* **WHAT THE TASK REQUIRES**: Nothing but the pictures should be dropped when the records are transcribed word for word.

Stored dataset items
****************

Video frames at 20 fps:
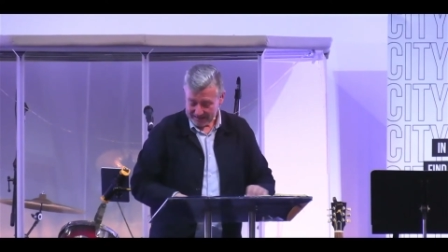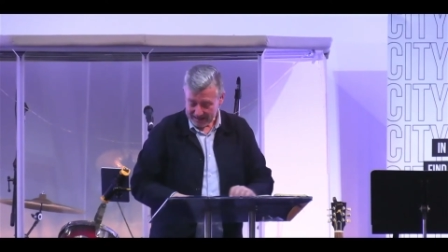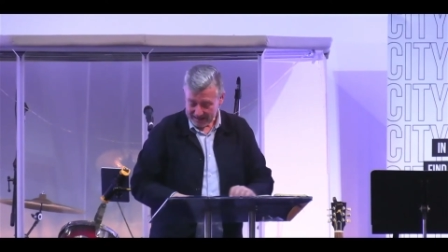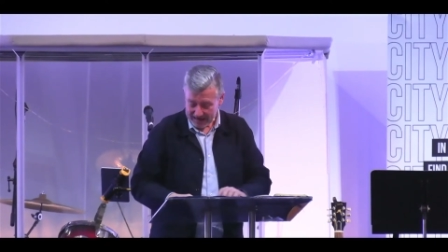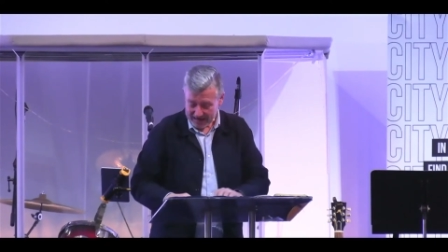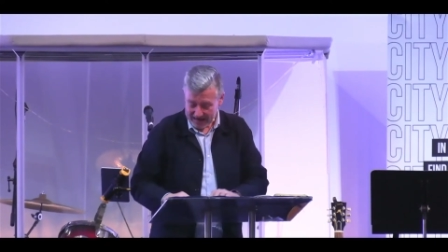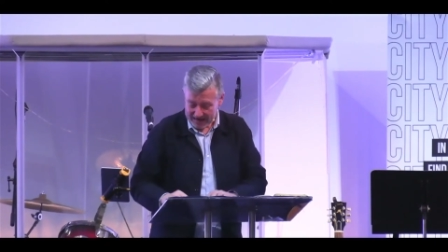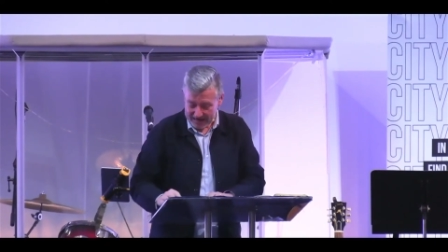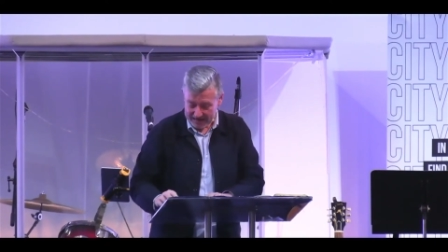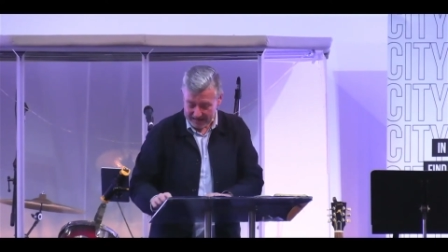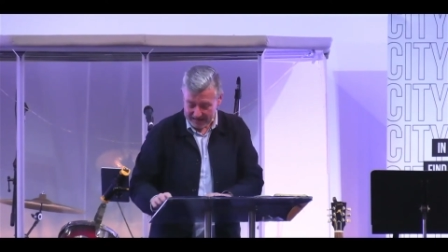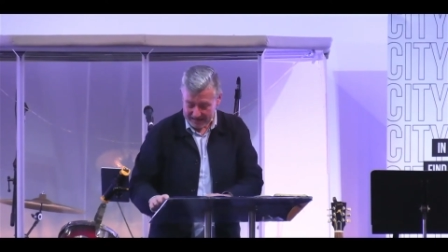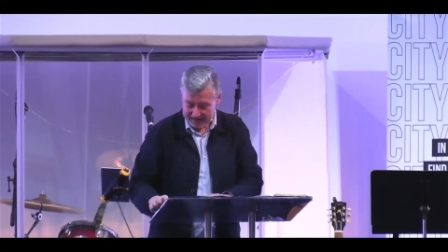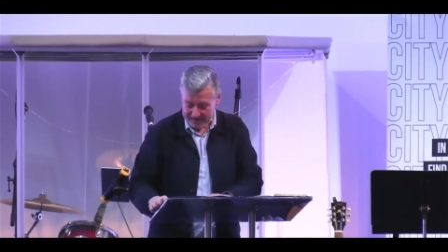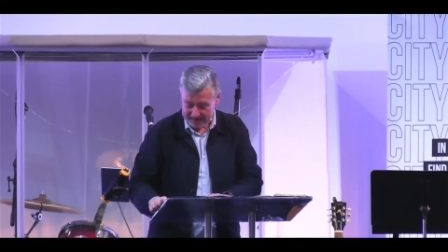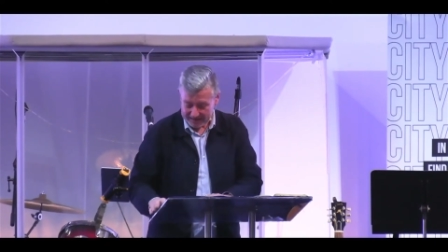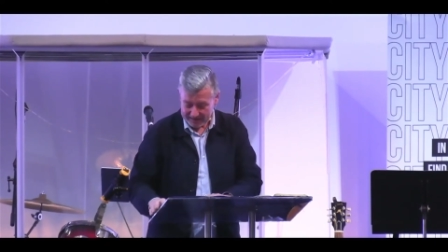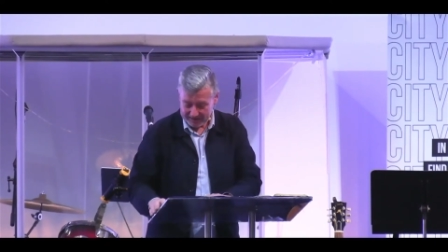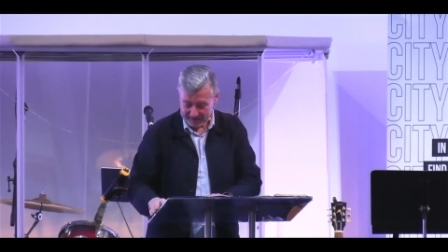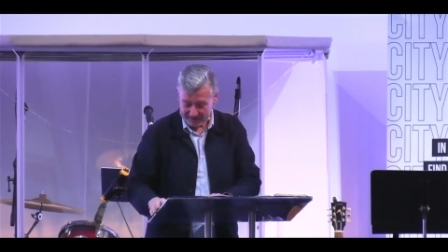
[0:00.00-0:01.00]

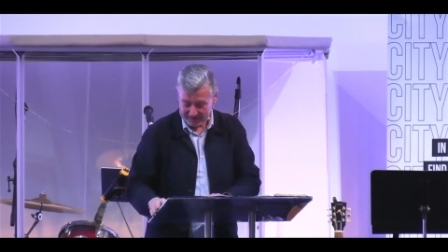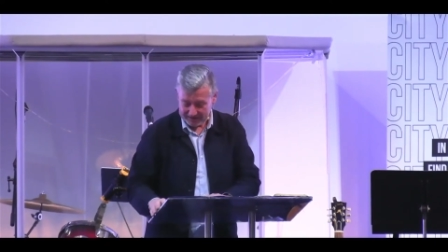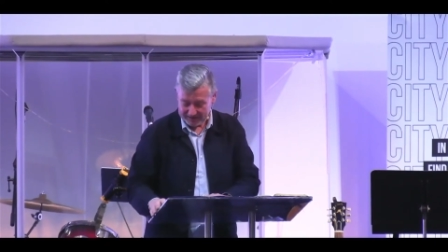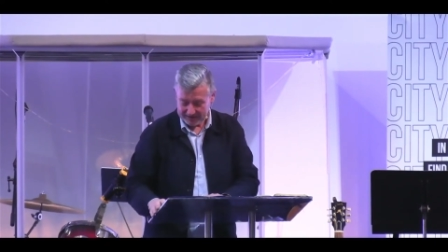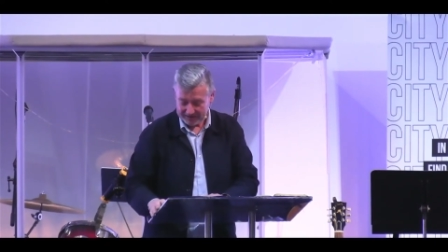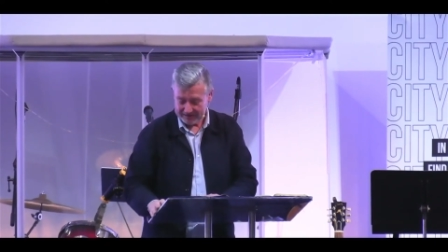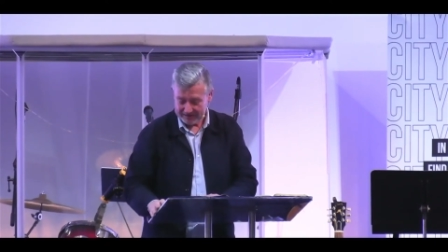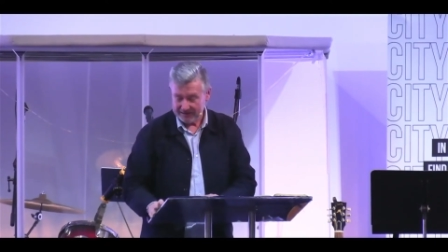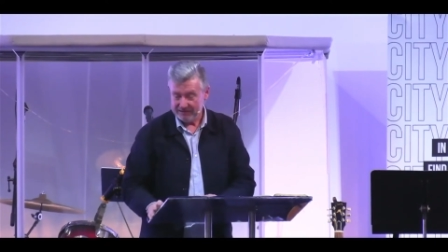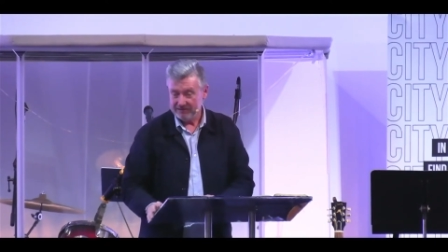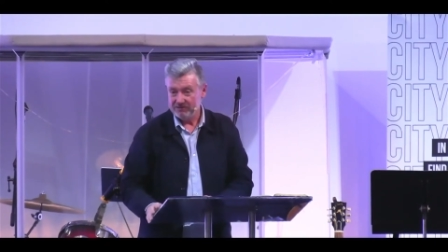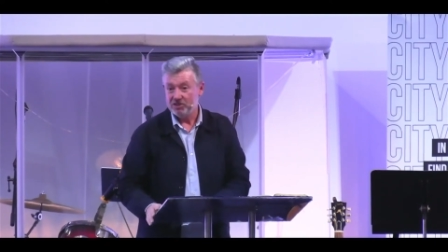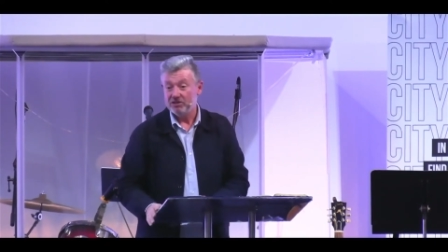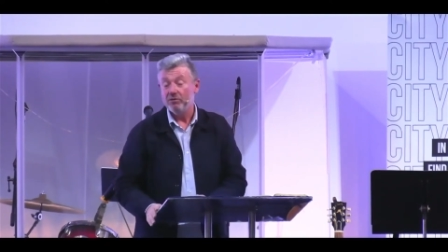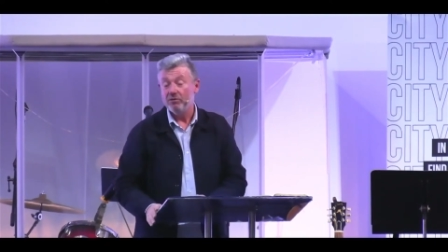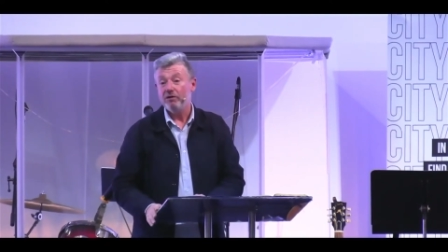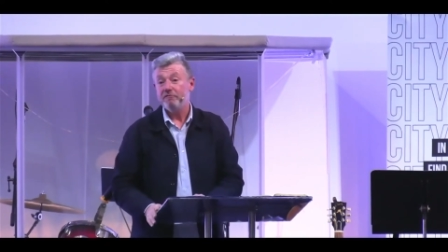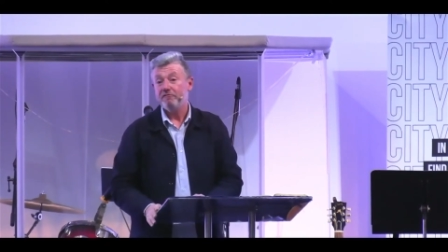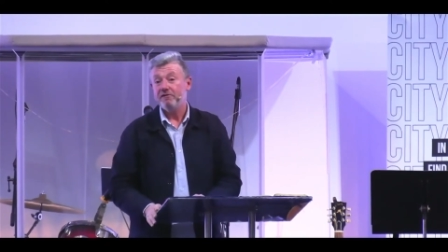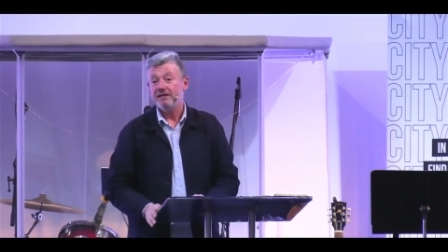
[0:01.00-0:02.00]
kindness. Do you know
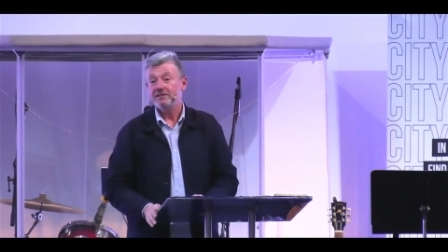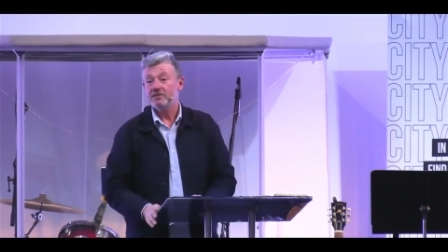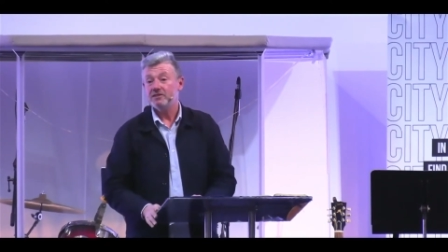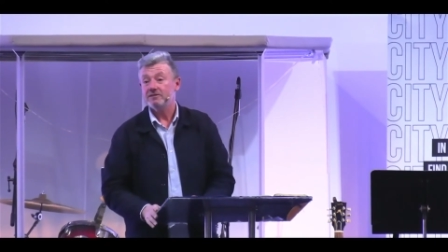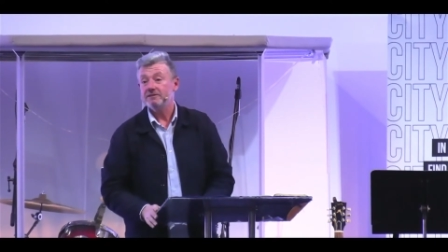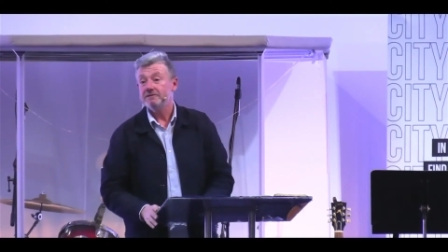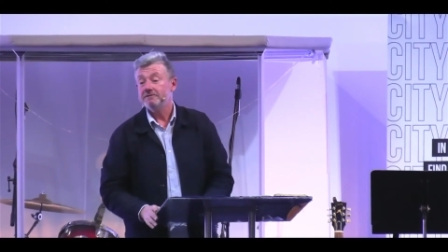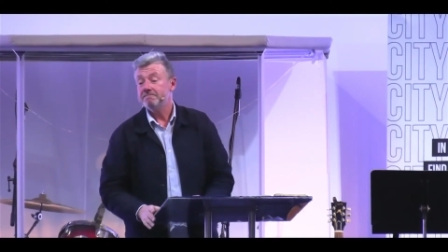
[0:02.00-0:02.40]
what, friends?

****************

* **OUTPUT BELOW**:
Video frames at 20 fps:
[0:00.00-0:01.00]

[0:01.00-0:02.00]
kindness. Do you know
[0:02.00-0:02.40]
what, friends?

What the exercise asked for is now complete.